実際のところ、英国の皮膚科学の名著である C. Griffiths et al., Rook's Textbook of Dermatology, 9th Ed., (2016). でも、 ドイツの皮膚科学の名著である Burgdorf BHC et al., Braun-Falco's Dermatology, 3rd Ed., (2008). でも、 また日本の著名な教科書である 清水宏『あたらしい皮膚科学』第 2 版 (2011). でも、Mohs 顕微鏡手術は、 費用はかかるが有効な手術法として紹介されており、否定的意見は記載されていない。 論文検索しても、Mohs 手術の有効性を唱える報告は多いが、この手法を積極的に攻撃する報告は、みあたらない。

余談だが、私は Braun-Falco の教科書は所有しておらず、北陸医大 (仮) の図書館にも最新版は所蔵されていない。 そこで他大学の図書館からの取り寄せを依頼したところ、名古屋大学図書館のものが届けられた。 みると、スピン (紐) が、Mohs 手術のページに挟まれている。 たぶん、私が昨年の記事を書く際に開いた時のものであろう。 当時のことが懐しく思い出されると共に、この一年間、この書物を開いた学生が一人もいなかったのではないかと、寂しくもあった。

閑話休題、Ackerman では、昨年の記事で紹介したような内容の批判が Mohs 手術に対して加えられているが、 一方で、Mohs 手術は予後が良い、という統計データも報告されている。 これらの統計の信憑性は不充分であるとはいえ、どちらかといえば、Ackerman の方が旗色が悪いように思われる。 Ackerman は、明確な根拠を示さずに「Mohs 手術の科学的妥当性は疑わしい」と述べて Mohs 手術を攻撃しているのだが、一体、なぜ、そう考えるのか。

この問題について解答を与えてくれたのは、米国の J. D. Seidman らの報告 (Mod.

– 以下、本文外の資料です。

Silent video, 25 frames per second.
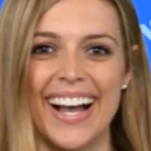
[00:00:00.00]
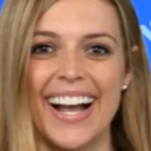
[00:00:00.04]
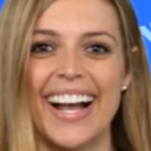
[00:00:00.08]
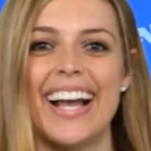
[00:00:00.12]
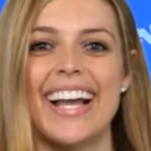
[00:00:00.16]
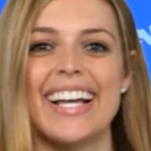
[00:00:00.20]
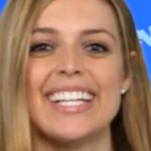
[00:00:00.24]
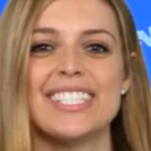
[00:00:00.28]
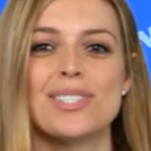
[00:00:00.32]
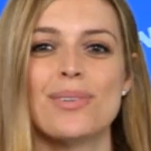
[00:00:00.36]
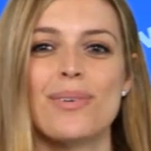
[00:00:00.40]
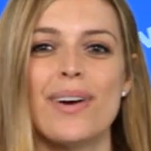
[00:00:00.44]

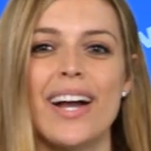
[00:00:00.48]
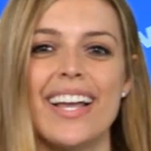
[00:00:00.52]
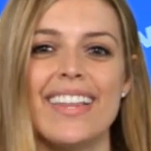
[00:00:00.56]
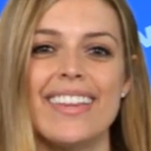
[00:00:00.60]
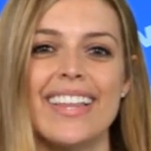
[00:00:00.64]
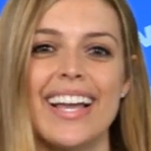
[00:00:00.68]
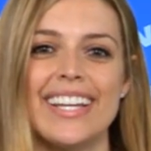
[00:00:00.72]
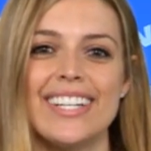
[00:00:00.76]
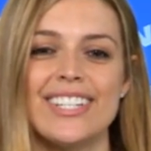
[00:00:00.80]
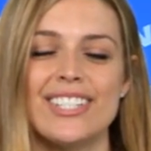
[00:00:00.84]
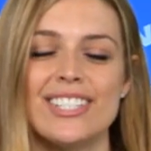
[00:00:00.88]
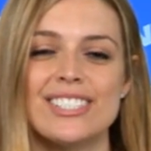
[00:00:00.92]
Hi
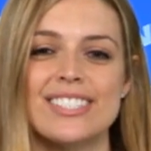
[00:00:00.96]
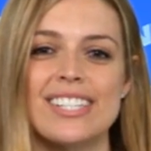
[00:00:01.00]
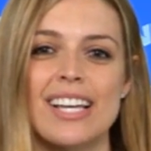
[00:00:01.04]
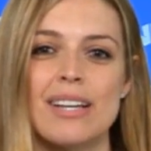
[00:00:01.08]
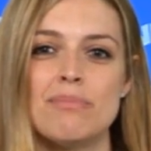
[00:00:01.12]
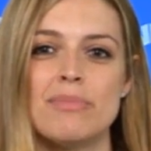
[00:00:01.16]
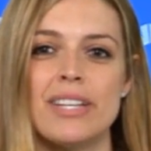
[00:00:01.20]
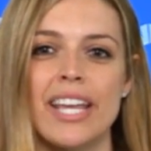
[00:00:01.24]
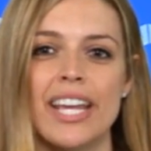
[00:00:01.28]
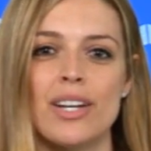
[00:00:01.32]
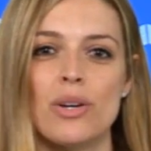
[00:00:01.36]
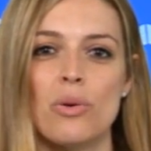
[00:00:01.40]
Twilighters,
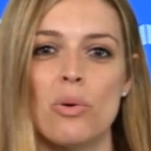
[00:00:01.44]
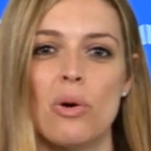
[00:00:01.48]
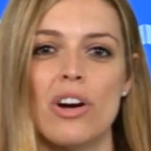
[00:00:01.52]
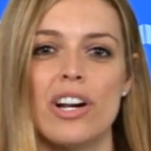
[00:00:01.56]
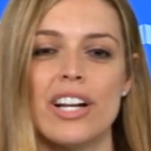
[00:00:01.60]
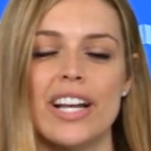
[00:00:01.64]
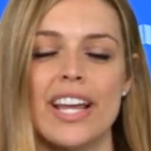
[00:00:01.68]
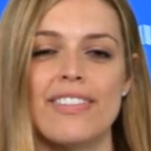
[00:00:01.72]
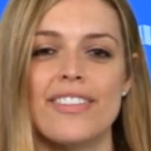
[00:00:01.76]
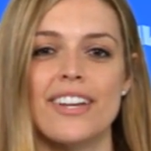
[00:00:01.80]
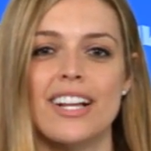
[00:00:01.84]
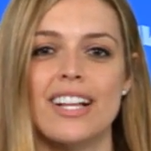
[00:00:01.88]
I'm Dana
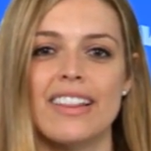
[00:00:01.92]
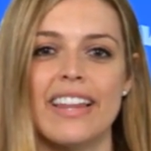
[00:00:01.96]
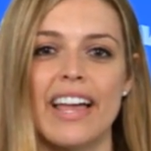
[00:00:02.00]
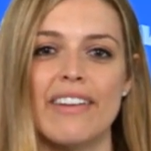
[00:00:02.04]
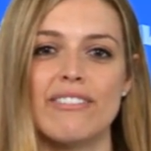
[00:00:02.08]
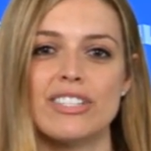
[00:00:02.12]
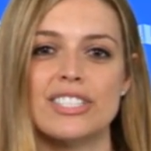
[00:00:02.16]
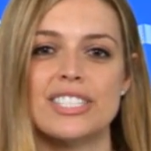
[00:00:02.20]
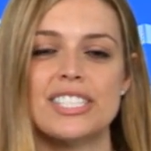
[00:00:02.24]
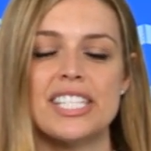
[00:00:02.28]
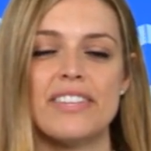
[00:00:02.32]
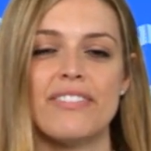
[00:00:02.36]
Ward at the
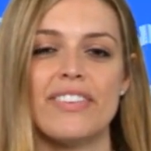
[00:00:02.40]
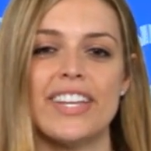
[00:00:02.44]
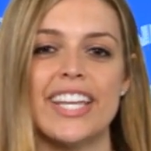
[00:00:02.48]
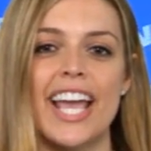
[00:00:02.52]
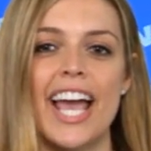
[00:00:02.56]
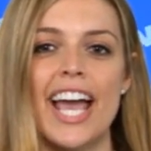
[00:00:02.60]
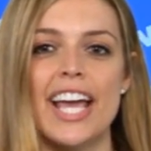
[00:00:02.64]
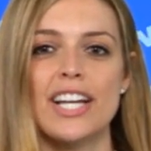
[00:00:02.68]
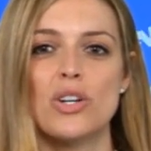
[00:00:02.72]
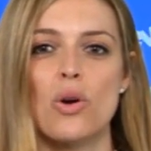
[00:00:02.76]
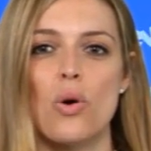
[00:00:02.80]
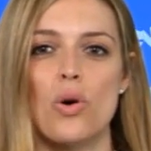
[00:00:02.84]
ClevverTV
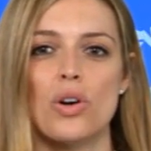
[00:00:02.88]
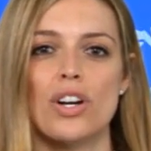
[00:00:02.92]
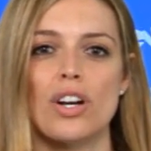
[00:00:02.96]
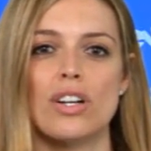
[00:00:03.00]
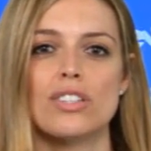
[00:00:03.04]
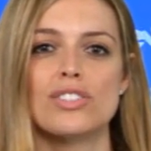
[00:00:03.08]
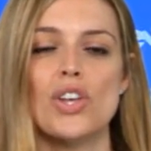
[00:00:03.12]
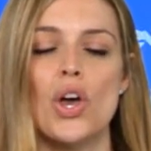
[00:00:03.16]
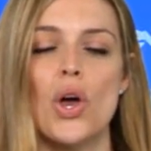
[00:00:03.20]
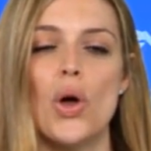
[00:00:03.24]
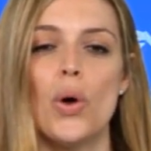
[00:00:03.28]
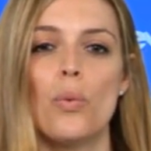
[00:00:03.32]

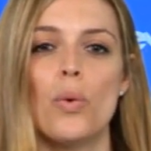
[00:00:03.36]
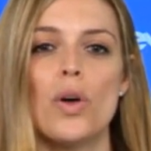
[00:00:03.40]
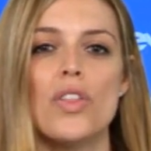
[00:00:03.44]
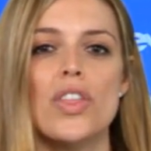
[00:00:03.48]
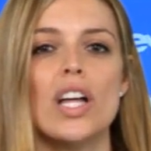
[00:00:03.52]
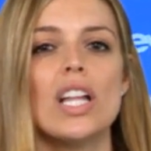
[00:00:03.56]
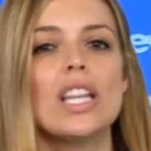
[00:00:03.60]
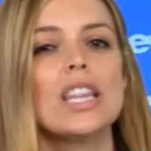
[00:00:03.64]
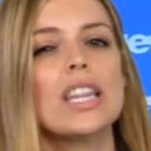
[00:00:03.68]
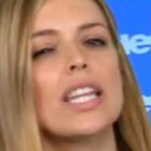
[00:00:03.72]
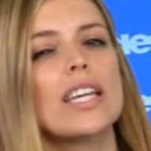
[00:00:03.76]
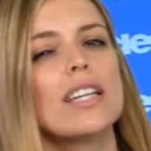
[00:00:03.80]
headquarters with
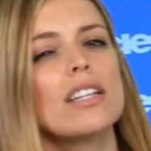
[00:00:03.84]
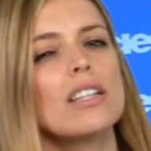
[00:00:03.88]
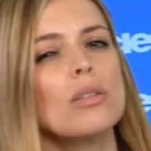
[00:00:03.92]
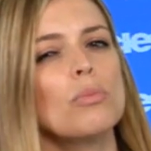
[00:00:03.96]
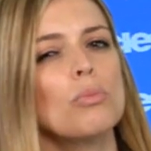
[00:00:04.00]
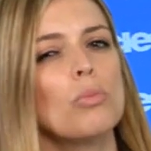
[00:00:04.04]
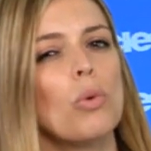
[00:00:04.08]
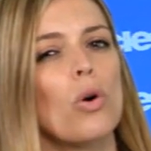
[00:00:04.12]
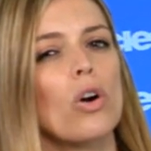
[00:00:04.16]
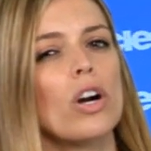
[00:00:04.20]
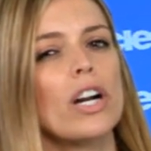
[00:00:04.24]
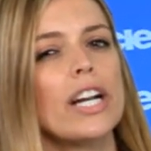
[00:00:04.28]
a little
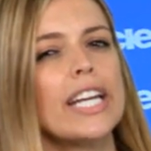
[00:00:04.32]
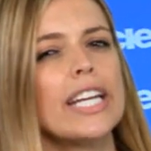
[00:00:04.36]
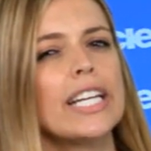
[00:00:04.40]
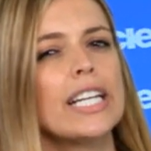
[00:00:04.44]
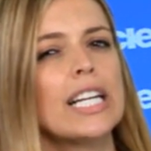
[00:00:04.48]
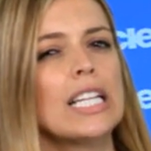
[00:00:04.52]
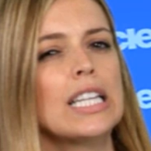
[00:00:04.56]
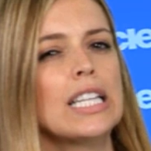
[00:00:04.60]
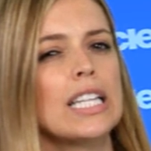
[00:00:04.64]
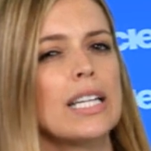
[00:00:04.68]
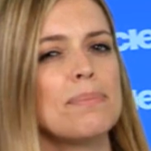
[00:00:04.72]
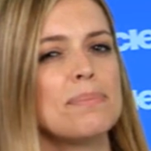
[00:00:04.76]
more
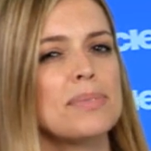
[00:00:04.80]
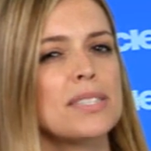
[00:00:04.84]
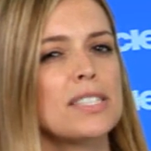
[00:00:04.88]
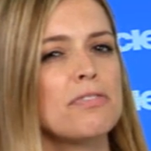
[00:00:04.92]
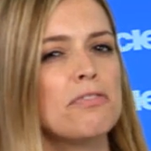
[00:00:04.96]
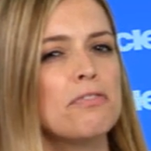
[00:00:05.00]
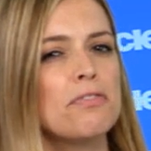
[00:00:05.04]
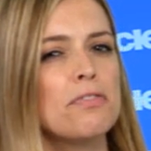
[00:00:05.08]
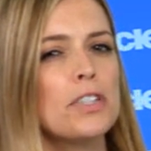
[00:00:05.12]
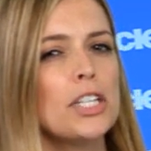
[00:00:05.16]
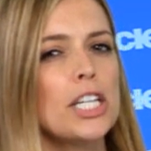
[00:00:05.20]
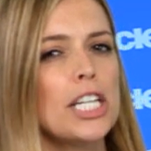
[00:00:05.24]
Eclipse
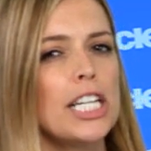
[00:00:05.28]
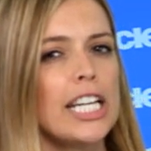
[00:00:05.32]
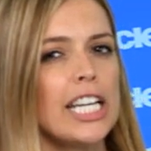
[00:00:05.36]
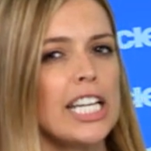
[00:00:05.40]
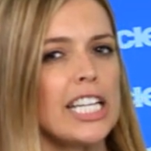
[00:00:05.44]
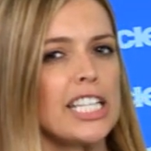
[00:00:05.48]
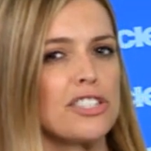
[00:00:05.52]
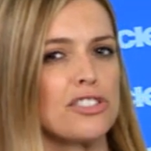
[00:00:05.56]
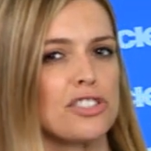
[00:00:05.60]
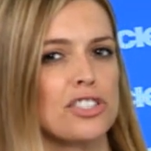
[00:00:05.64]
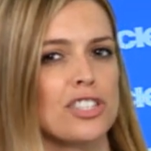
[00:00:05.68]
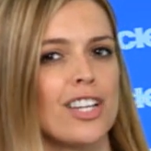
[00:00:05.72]

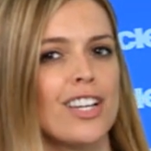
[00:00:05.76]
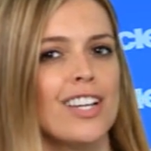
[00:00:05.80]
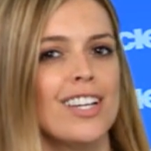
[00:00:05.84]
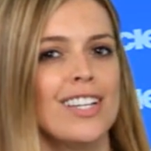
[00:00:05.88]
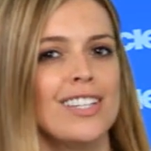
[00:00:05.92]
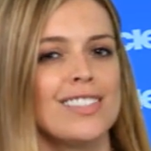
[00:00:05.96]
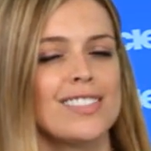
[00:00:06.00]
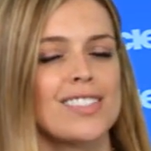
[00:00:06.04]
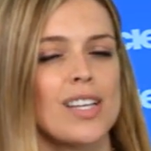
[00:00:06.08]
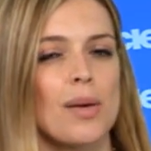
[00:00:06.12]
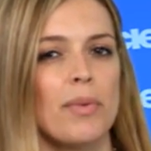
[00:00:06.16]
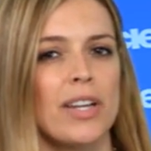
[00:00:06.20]
footage.
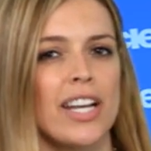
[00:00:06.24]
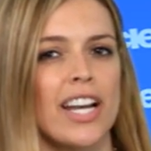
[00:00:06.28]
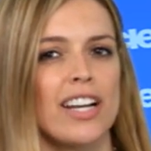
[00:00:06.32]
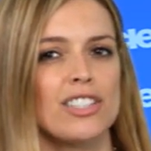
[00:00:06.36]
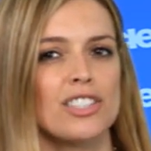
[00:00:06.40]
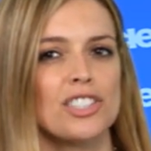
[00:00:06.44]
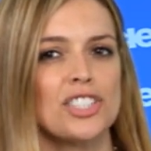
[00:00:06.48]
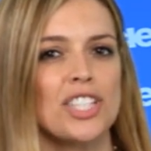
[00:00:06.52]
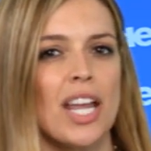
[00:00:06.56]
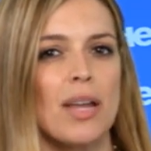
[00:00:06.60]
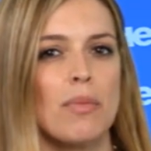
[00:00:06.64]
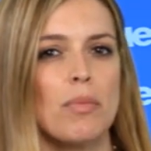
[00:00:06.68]
Summit
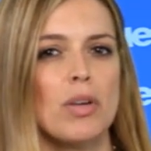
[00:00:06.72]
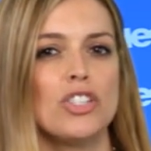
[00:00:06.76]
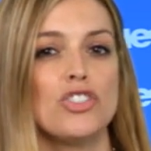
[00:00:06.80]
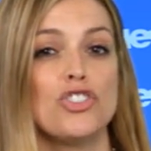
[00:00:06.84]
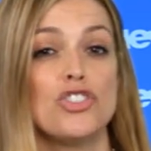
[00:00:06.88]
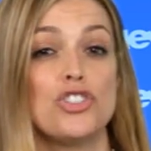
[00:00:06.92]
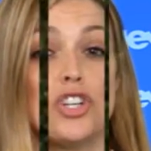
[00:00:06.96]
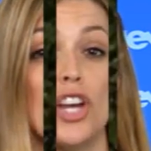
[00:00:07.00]
Entertainment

Pathol., 4, 325-330 (1991).) である。 この文献は北陸医大に所蔵されていないので取り寄せ中なのだが、Abstract を読むだけでも充分である。 Seidman によれば、基底細胞癌を切除する際には、断端が陽性か陰性かという問題よりも、病変が連続的か不連続か、という問題の方が重要だ、というのである。 冷静に考えれば、そんなことは理論的に当然なのであって、むしろ、それが 1991 年になるまで指摘されなかったという事実の方が驚きである。

読者の中には専門外の人も少なくないであろうから、もう少しばかり、補足説明がいるだろう。

Mohs 手術の目標は、断端陰性となる最小の範囲で腫瘍を切除する、ということである。 断端陰性とは、切除面に腫瘍細胞が存在しない、という状態のことをいう。 もし断端陽性であれば、腫瘍の取り残しがあるということになるから、再発のリスクが高いので、断端陰性となるように切除するのは自然な発想である。 しかし、たとえ断端陰性であっても、腫瘍の本体から不連続に浸潤する病変が存在する場合には、その部分を取り残し、再発する恐れはある。 Seidman が指摘したのは、このことである。

皮膚癌のうち有棘細胞癌も Mohs 顕微鏡手術が適するとされることがあるが、これも、理屈としては、おかしい。 有棘細胞癌は明確に悪性であり、不連続な浸潤を生じるのであるから、断端陰性であることは、病変の取り残しがないと考える根拠にはならない。

Ackerman が「科学的妥当性が疑わしい」と書いているのは、この点であろう。 断端陰性となる最小範囲で切除する、という Mohs 手術の基本的な考え方自体が、理論的に不適当なのである。